— WHAT IS EXPECTED —
With both ends included, repeat exactly the lines of the entries below from the one containing "[00:03:10.46]" down to the one containing "[00:03:11.41]", and no others.

— Collected data entries —
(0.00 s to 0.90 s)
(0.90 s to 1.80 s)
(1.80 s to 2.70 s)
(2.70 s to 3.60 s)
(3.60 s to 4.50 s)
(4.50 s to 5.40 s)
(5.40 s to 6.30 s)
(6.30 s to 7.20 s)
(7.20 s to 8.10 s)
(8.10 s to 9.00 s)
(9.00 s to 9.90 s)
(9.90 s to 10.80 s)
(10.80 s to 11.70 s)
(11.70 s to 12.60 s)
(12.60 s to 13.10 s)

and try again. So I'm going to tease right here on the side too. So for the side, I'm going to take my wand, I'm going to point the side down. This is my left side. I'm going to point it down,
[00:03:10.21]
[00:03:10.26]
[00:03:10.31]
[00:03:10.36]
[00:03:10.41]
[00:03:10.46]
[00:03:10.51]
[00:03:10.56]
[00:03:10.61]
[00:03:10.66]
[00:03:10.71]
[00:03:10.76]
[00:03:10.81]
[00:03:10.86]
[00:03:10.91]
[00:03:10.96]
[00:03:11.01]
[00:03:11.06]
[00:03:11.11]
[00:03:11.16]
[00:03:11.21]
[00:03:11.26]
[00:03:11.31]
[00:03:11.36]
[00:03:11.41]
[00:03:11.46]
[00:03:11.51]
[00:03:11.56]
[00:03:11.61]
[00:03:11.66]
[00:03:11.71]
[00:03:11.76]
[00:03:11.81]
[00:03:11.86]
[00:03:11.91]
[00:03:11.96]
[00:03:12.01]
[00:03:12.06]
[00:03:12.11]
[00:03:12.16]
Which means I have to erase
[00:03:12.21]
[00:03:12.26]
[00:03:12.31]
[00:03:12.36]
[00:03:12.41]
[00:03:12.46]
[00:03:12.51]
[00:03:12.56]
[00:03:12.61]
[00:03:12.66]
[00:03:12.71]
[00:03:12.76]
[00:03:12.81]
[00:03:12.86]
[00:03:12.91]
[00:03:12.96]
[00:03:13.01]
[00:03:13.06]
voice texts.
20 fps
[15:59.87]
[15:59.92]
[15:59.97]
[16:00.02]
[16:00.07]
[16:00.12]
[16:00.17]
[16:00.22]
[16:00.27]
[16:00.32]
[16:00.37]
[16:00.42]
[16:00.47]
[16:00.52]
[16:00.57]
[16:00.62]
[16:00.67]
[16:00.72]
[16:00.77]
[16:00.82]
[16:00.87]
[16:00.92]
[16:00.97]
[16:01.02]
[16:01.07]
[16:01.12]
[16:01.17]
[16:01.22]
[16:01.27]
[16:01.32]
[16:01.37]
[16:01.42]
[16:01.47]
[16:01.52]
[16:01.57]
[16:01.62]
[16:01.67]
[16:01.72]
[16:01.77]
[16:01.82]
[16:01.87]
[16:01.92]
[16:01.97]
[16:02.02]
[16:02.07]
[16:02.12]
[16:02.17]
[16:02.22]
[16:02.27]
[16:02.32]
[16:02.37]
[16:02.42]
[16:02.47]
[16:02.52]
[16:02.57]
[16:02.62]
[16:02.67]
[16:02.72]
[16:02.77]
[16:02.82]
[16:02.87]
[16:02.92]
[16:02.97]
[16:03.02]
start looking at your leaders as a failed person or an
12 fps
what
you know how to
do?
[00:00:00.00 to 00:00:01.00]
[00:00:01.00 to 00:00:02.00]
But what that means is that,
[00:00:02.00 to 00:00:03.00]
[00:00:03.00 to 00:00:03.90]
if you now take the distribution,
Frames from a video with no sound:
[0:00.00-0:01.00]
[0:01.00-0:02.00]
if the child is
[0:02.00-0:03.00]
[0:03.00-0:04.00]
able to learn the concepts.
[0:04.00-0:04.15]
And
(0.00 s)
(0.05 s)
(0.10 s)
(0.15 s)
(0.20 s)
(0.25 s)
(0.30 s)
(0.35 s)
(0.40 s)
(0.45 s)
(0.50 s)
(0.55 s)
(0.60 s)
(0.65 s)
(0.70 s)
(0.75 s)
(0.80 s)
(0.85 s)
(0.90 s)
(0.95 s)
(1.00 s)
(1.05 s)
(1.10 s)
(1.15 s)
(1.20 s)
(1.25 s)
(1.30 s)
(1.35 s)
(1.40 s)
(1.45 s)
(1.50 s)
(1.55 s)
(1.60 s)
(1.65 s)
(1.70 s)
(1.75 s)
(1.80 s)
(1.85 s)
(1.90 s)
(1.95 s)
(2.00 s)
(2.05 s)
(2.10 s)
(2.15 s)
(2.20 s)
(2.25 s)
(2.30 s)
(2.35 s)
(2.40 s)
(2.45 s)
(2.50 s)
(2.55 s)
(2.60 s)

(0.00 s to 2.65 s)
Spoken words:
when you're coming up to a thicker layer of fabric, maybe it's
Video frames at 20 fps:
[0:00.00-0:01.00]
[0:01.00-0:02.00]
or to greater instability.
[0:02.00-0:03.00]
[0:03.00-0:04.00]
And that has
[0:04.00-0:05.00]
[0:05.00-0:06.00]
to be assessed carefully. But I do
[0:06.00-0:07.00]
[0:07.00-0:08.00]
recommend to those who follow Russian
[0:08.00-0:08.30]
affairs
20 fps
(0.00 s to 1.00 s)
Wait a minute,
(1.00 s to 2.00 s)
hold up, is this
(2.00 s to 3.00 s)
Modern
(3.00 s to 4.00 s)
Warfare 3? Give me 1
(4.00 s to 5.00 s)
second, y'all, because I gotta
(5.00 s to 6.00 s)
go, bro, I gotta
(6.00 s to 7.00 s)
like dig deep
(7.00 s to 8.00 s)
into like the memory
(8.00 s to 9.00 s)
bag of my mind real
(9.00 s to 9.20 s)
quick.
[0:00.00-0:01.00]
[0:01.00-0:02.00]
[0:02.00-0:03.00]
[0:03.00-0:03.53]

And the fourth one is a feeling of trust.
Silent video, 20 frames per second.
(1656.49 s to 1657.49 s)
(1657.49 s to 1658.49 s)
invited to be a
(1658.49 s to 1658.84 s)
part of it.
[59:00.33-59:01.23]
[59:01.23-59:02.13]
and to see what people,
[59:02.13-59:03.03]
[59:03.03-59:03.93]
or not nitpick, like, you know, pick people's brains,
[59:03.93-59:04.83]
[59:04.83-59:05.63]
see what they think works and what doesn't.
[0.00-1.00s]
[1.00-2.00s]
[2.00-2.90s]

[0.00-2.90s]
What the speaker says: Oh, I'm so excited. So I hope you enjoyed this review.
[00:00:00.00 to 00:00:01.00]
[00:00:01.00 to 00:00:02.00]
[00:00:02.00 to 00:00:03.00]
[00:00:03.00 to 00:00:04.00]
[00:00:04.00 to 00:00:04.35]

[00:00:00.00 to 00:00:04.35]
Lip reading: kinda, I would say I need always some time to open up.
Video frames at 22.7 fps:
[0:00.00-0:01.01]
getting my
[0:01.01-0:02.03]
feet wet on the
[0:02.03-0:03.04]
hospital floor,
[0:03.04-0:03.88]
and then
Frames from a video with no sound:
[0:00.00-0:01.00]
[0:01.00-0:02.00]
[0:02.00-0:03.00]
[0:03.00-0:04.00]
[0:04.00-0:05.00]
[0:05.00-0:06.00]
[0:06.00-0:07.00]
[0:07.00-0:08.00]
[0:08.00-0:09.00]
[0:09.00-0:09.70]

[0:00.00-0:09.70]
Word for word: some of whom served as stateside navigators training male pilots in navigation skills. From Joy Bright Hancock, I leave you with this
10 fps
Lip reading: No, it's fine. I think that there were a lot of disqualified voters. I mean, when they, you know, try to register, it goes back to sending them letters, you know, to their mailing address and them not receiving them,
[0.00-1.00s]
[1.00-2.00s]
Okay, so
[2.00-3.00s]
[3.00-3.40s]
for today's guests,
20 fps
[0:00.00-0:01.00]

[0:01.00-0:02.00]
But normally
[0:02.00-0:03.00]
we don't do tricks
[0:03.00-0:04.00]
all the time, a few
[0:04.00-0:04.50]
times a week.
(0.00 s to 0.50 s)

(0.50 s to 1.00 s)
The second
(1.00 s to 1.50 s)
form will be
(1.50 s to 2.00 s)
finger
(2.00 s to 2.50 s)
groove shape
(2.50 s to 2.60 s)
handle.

— EXERCISE RESPONSE —
[00:03:10.46]
[00:03:10.51]
[00:03:10.56]
[00:03:10.61]
[00:03:10.66]
[00:03:10.71]
[00:03:10.76]
[00:03:10.81]
[00:03:10.86]
[00:03:10.91]
[00:03:10.96]
[00:03:11.01]
[00:03:11.06]
[00:03:11.11]
[00:03:11.16]
[00:03:11.21]
[00:03:11.26]
[00:03:11.31]
[00:03:11.36]
[00:03:11.41]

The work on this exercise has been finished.